Indeed, $\mathbb{Z}[\zeta_1] = \mathbb{Z}[\zeta_2] = \mathbb{Z}$, thus $N_1 =N_2 = 1$. Likewise, $\mathbb{Z}[\zeta_4] = \mathbb{Z}[i]$ where there are only two ring morphisms, so $N_4 = 2$.
From this observation, I deduced the following conjecture $$\forall n \in \mathbb{N}, N_n = \varphi(n) $$
where $\varphi$ denotes the Euler's totient function.
My hope would be to show that $f(\zeta_n) = \zeta_n^k$ has to be a generator of the cyclic group of the $n$th roots of unity, that is to say $k$ and $n$ are coprimes.

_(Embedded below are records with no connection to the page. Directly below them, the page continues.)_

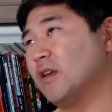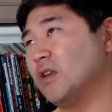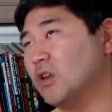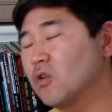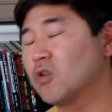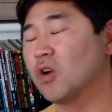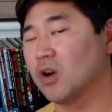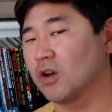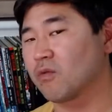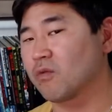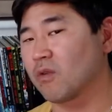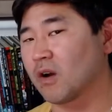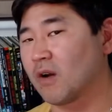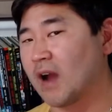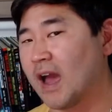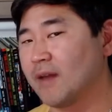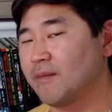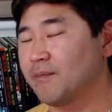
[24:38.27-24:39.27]
you could
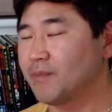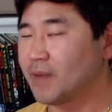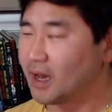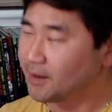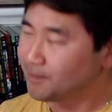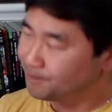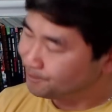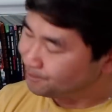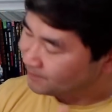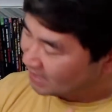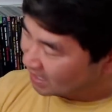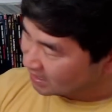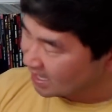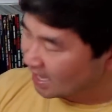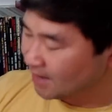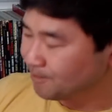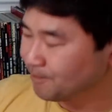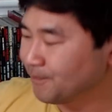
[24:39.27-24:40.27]
regret. But
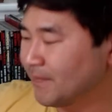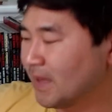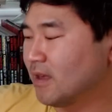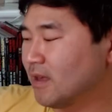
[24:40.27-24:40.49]
again,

Equivalently, I want to prove that the map,
$$f : P(\zeta_n) \in \mathbb{Z}[\zeta_n] \mapsto P(\zeta_n^k) \in \mathbb{Z}[\zeta_n]$$
is only well-defined when $k \wedge n = 1$ (i.e. $f(P(\zeta_n))$ does not depend on the choice of $P$). From this point on, it will be easy to prove that $f$ is indeed a ring morphism.
If $P = a_0+a_1x+\dots+a_p x^p \in \mathbb{Z}[x]$ and $Q = b_0+b_1x+\dots+b_q x^q \in \mathbb{Z}[x]$ are such that $P(\zeta) = Q(\zeta)$ where $\zeta$ is any generator of the $n$th roots of unity, then we have,
$$\sum_{j=0}^{n-1} \left( \sum_{i \equiv j [n]} a_i \right)\zeta^j = \sum_{j=0}^{n-1} \left(\sum_{i \equiv j [n]} b_i \right) \zeta^j$$
But somehow I have difficulties going further, does this equality for one generator implies that all coefficients involved must be equal? Is $(1,\zeta,\dots,\zeta^{n-1})$ some sort of basis? What happens when $k$ and $n$ are not coprimes, are there any simple counter examples?

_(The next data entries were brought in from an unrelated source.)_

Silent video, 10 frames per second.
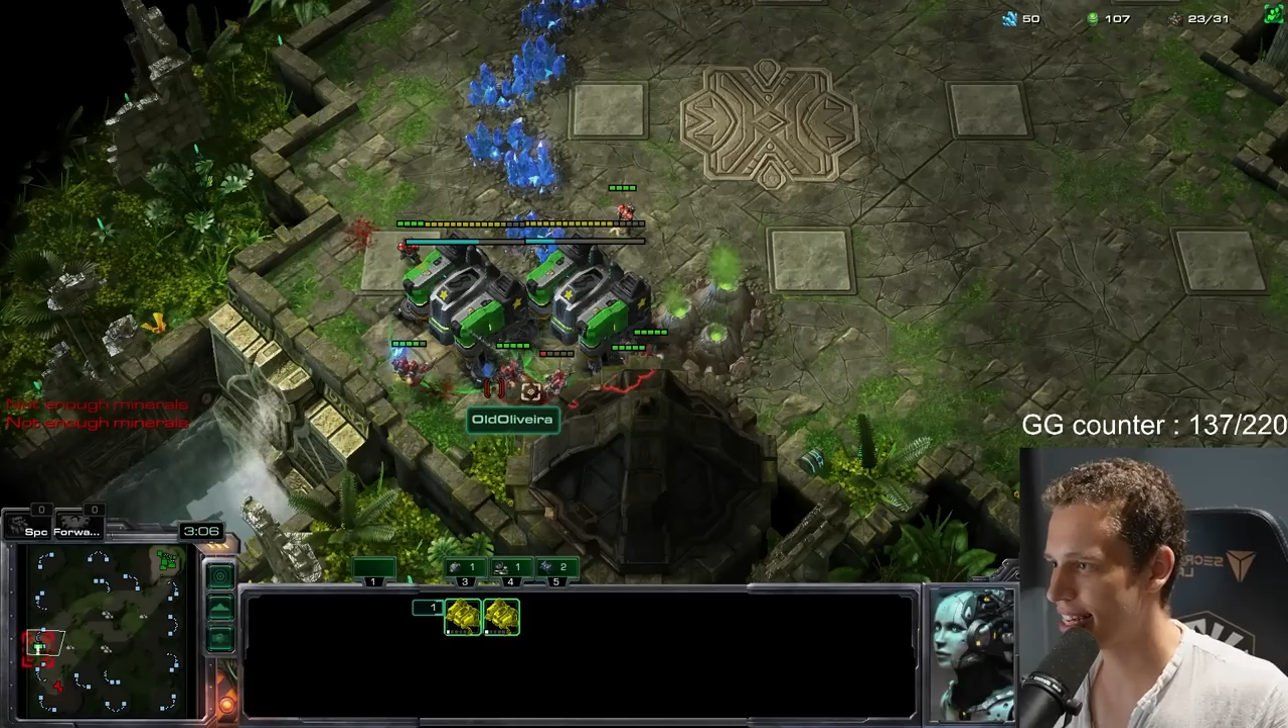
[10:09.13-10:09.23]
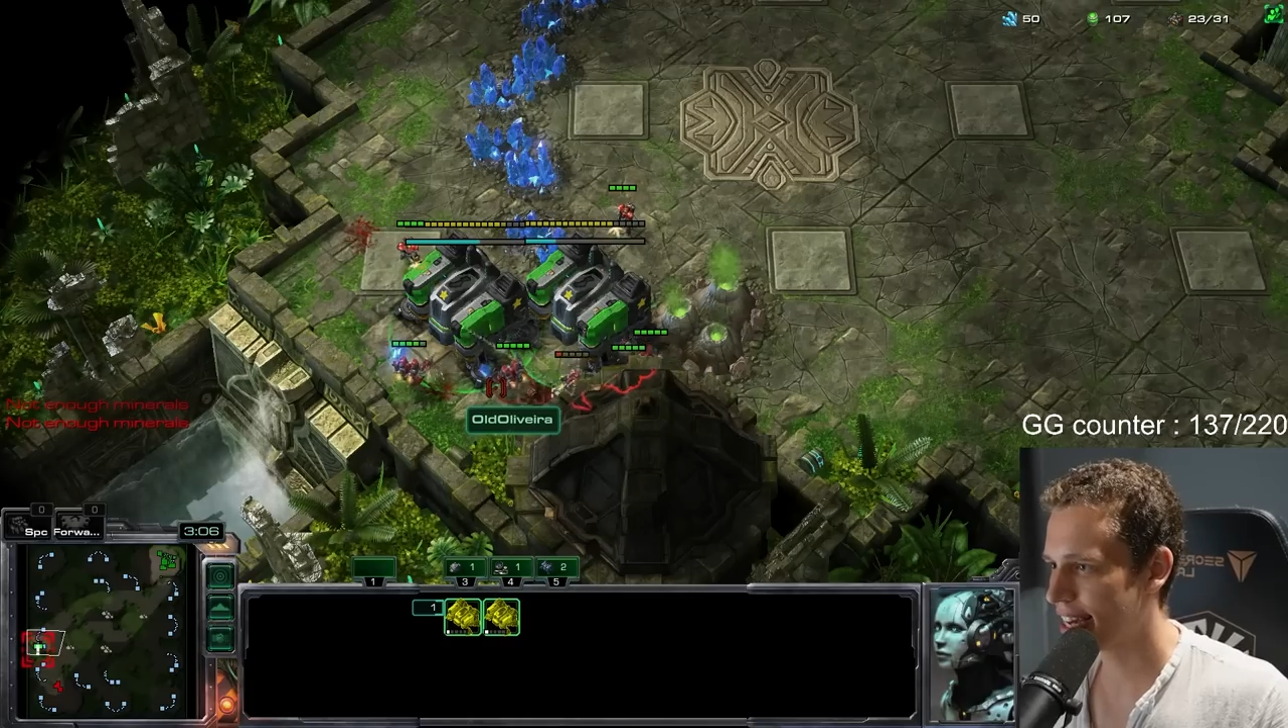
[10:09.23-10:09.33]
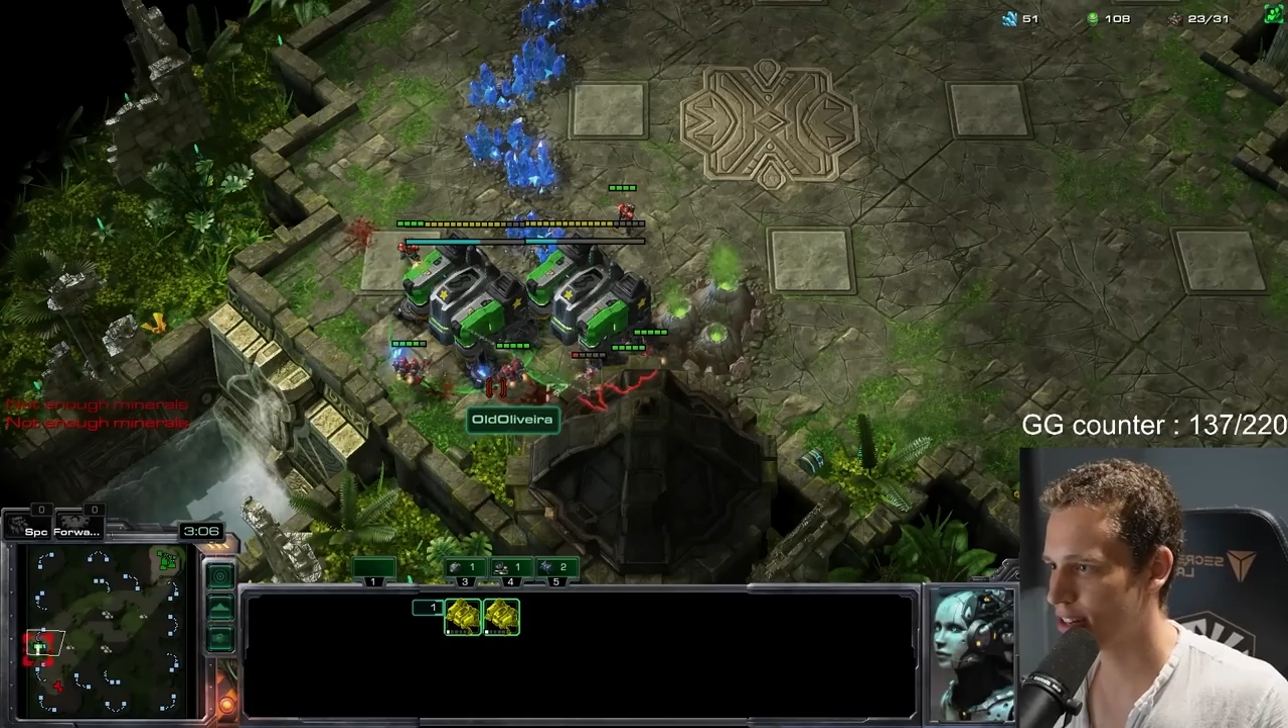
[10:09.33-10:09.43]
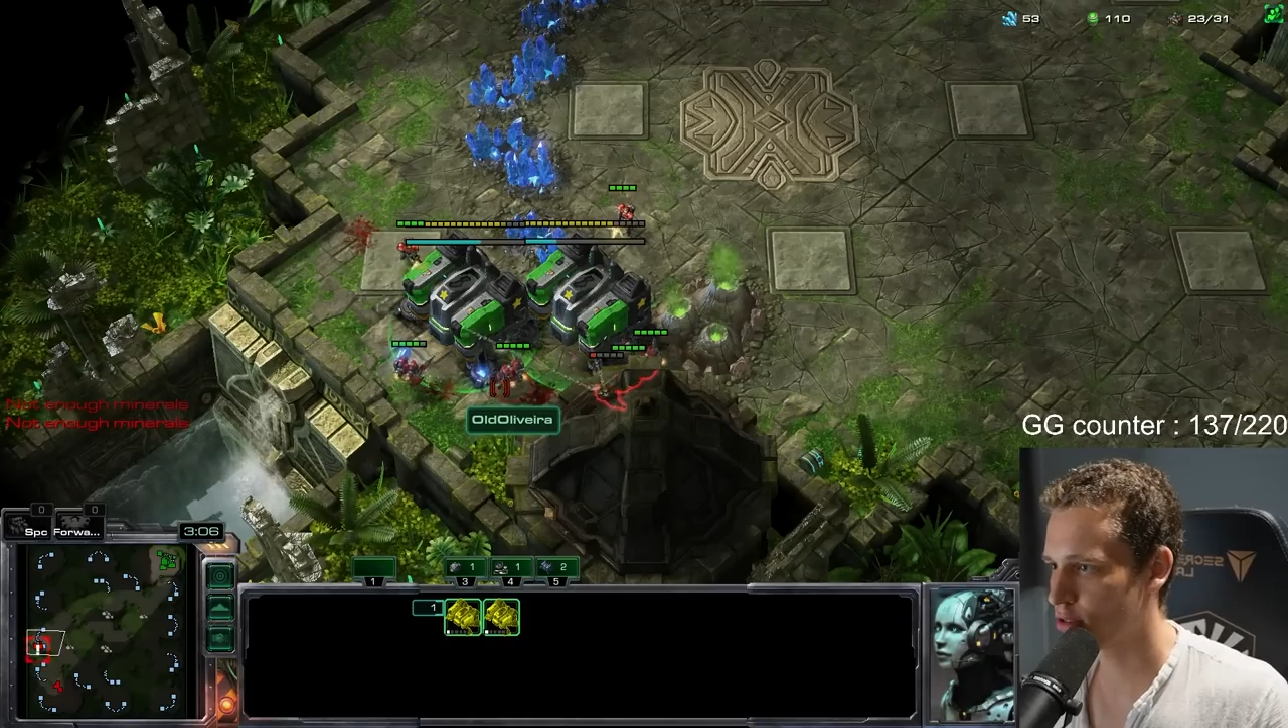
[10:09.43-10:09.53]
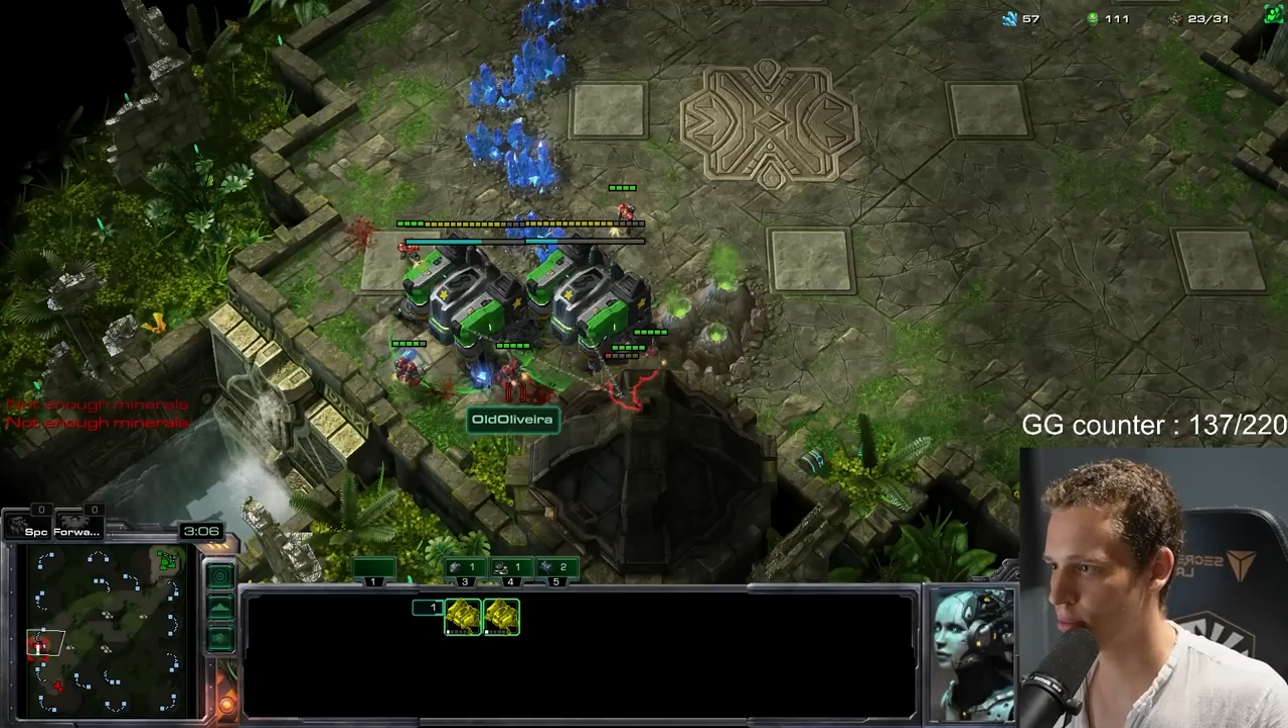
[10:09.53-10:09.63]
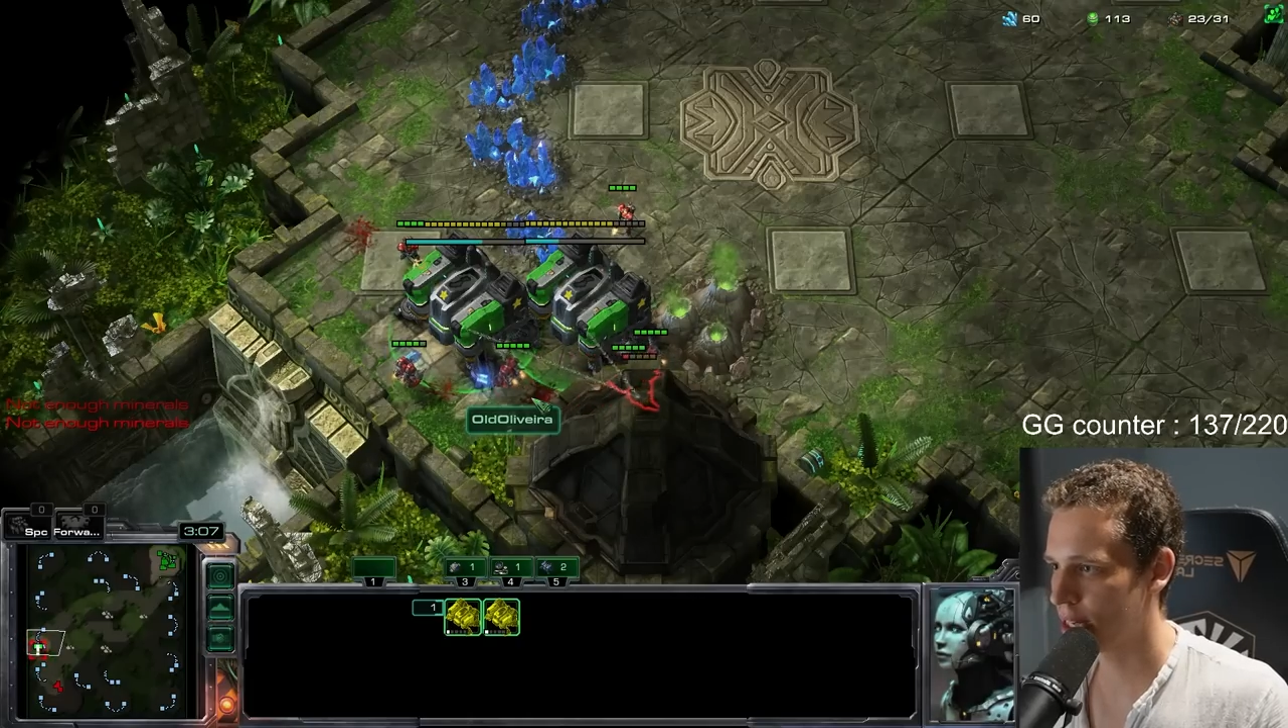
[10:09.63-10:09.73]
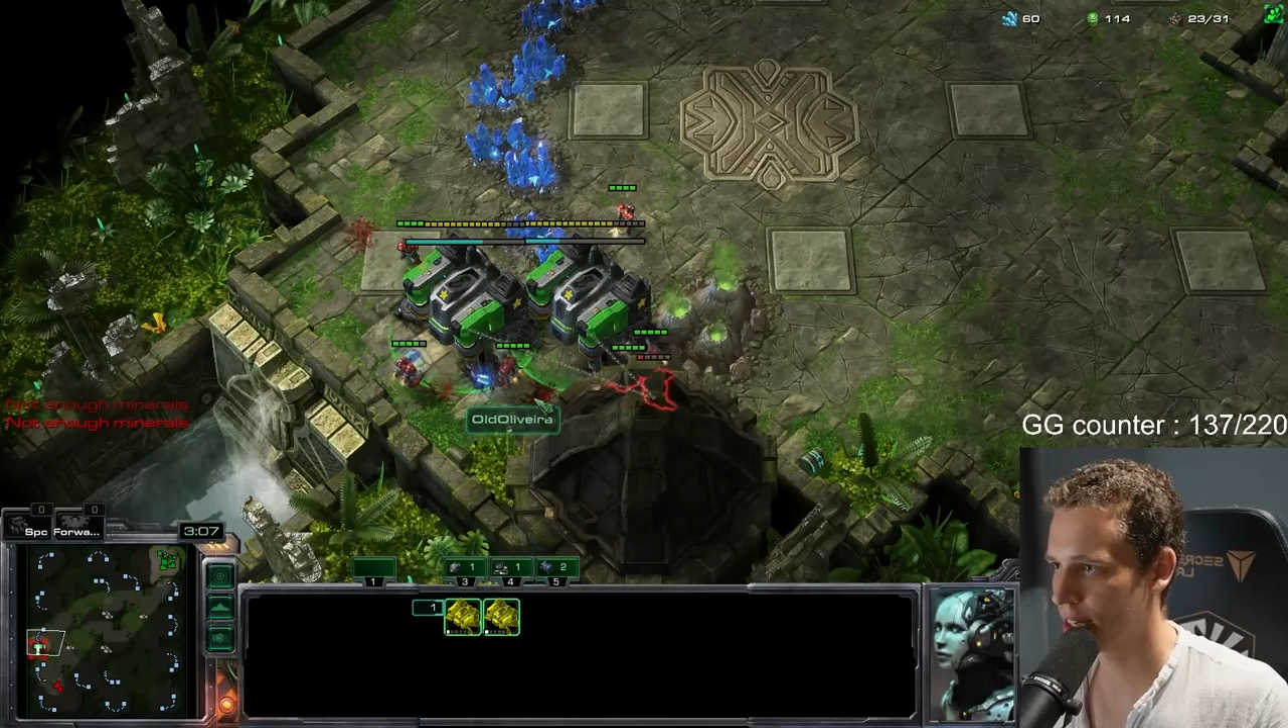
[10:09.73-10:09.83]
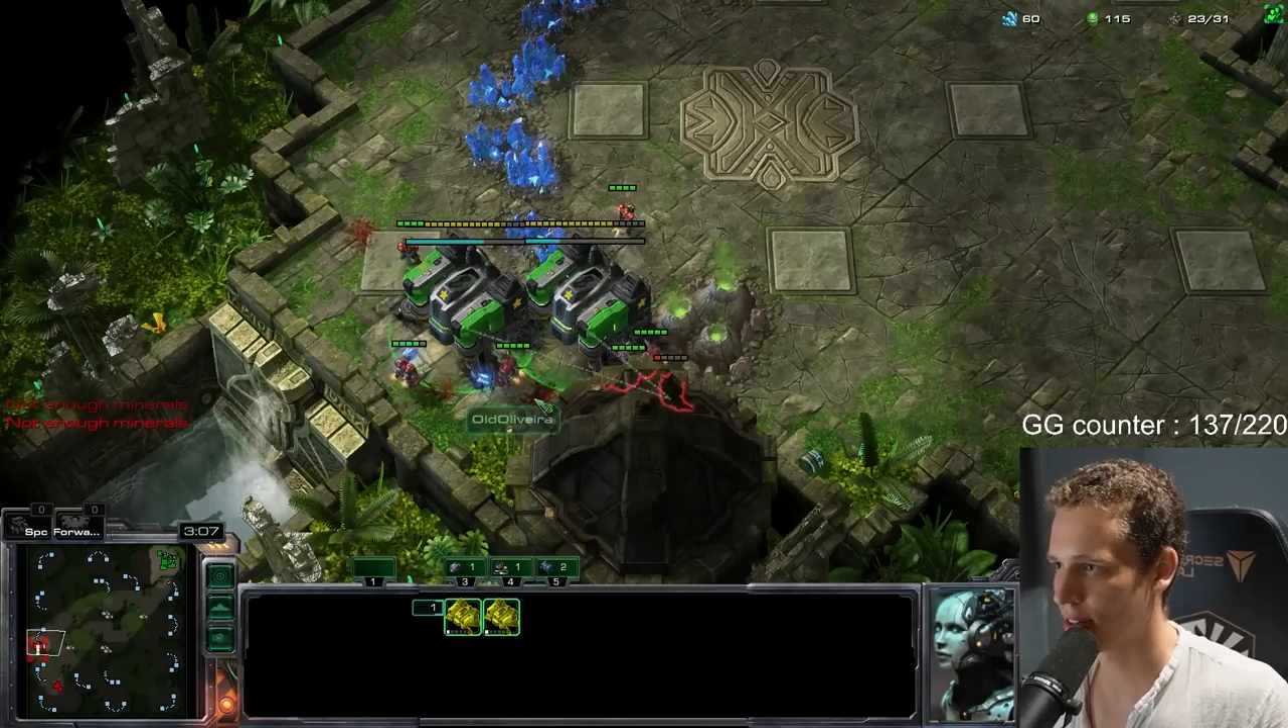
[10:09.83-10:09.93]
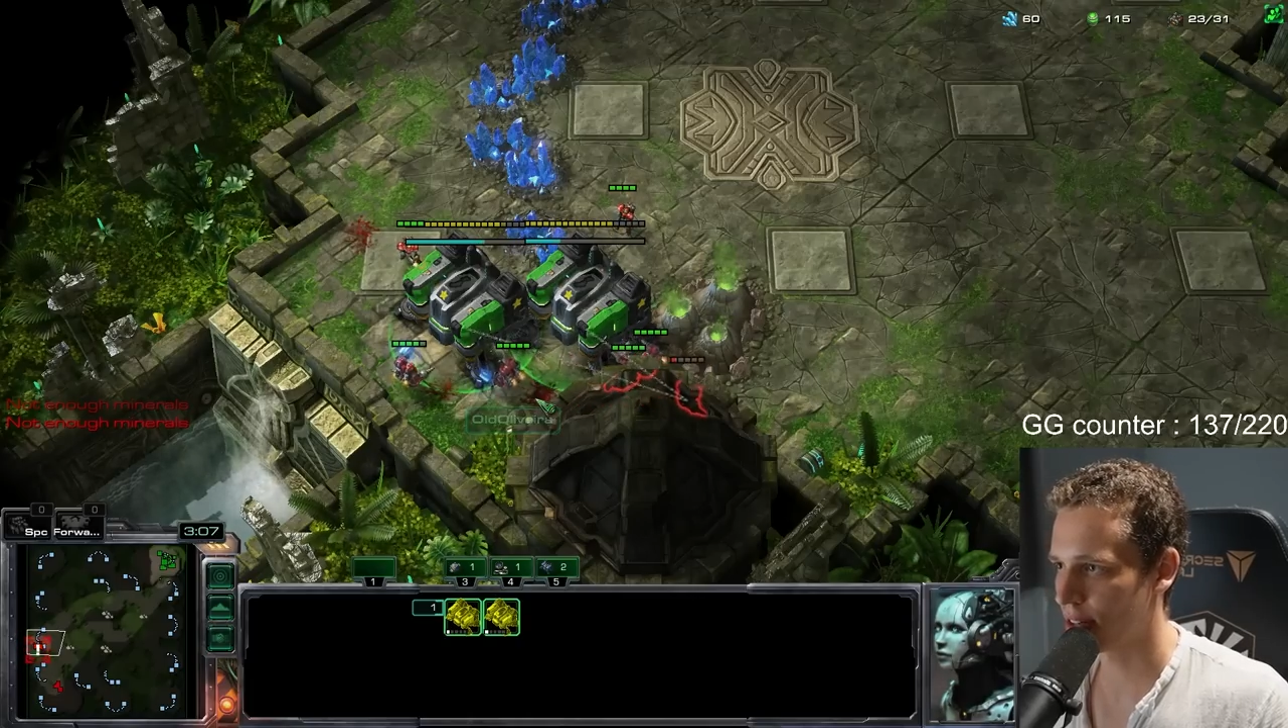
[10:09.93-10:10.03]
cash remaining at all?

I possibly could have missed simpler arguments. What are you thoughts on this problem and on my reasoning? Any hint or suggestion will be welcomed.
Edit - current status : Thanks to Rob Arthan's answer, we deduce that $k$ being coprime with $n$ is a necessary condition for $f$ to be a ring homomorphism which leads me to,
$$N_n \leq \varphi(n) $$
I want to show that this number is reached by defining $\varphi(n)$ different ring homomorphisms.
Some observations:
As $\zeta_n^k$ is a primitive $n$th root of unity then $\Bbb{Z}[\zeta_n] = \Bbb{Z}[\zeta_n^k]$.
I realised that if,
$$\sum_{j=0}^{n-1} a_j \zeta_n^j = 0 $$
$\qquad$ then all $a_j$ are not necessarily zero, but this was to be expected.

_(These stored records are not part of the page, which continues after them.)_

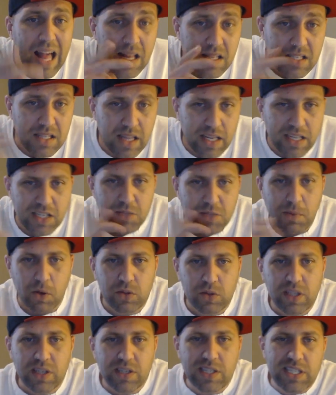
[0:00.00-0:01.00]
as they
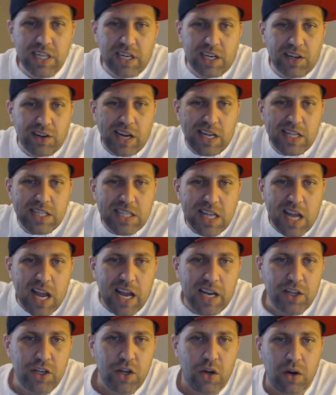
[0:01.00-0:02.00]
smoke their cigarettes
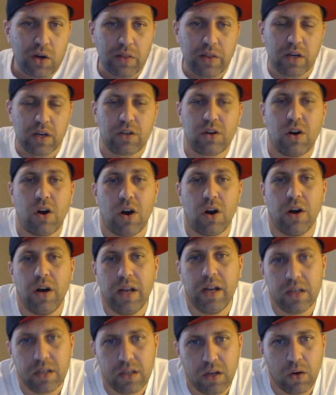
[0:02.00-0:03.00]
and go to their car
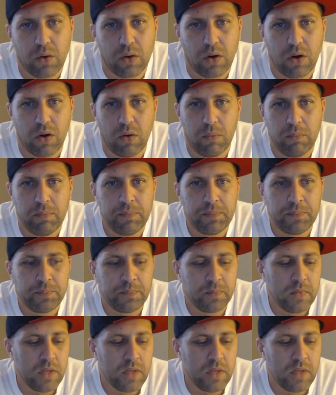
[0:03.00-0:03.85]
and go home.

As Z Wu pointed out, the cyclotomic polynomials come in handy for this problem that involves primitive roots of unity. I really like this approach, but I am not supposed to know anything about cyclotomic polynomials in my algebra course, so it led me to wonder that there must maybe exist a more elementary approach.